The entries shown below should be output exactly as they appear.

══ EXTRACTED DATA

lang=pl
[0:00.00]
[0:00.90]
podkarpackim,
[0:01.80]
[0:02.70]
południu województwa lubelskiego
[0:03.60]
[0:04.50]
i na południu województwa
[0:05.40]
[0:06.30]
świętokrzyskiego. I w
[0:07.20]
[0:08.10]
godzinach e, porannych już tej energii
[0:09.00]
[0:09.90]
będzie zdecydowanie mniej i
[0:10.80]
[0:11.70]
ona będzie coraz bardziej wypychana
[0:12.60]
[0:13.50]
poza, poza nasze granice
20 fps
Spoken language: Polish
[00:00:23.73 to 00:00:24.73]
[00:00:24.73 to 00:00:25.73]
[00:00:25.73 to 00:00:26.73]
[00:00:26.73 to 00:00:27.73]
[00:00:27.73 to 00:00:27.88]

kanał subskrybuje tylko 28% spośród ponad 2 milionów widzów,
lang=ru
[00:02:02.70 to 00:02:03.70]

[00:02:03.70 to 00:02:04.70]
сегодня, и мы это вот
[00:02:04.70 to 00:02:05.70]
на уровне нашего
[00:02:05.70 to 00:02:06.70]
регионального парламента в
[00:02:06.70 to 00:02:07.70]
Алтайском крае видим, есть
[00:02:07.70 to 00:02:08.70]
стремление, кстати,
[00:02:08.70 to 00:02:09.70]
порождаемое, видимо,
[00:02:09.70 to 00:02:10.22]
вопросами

════

**OUTPUT OF THE TASK**
lang=pl
[0:00.00]
[0:00.90]
podkarpackim,
[0:01.80]
[0:02.70]
południu województwa lubelskiego
[0:03.60]
[0:04.50]
i na południu województwa
[0:05.40]
[0:06.30]
świętokrzyskiego. I w
[0:07.20]
[0:08.10]
godzinach e, porannych już tej energii
[0:09.00]
[0:09.90]
będzie zdecydowanie mniej i
[0:10.80]
[0:11.70]
ona będzie coraz bardziej wypychana
[0:12.60]
[0:13.50]
poza, poza nasze granice
20 fps
Spoken language: Polish
[00:00:23.73 to 00:00:24.73]
[00:00:24.73 to 00:00:25.73]
[00:00:25.73 to 00:00:26.73]
[00:00:26.73 to 00:00:27.73]
[00:00:27.73 to 00:00:27.88]

kanał subskrybuje tylko 28% spośród ponad 2 milionów widzów,
lang=ru
[00:02:02.70 to 00:02:03.70]

[00:02:03.70 to 00:02:04.70]
сегодня, и мы это вот
[00:02:04.70 to 00:02:05.70]
на уровне нашего
[00:02:05.70 to 00:02:06.70]
регионального парламента в
[00:02:06.70 to 00:02:07.70]
Алтайском крае видим, есть
[00:02:07.70 to 00:02:08.70]
стремление, кстати,
[00:02:08.70 to 00:02:09.70]
порождаемое, видимо,
[00:02:09.70 to 00:02:10.22]
вопросами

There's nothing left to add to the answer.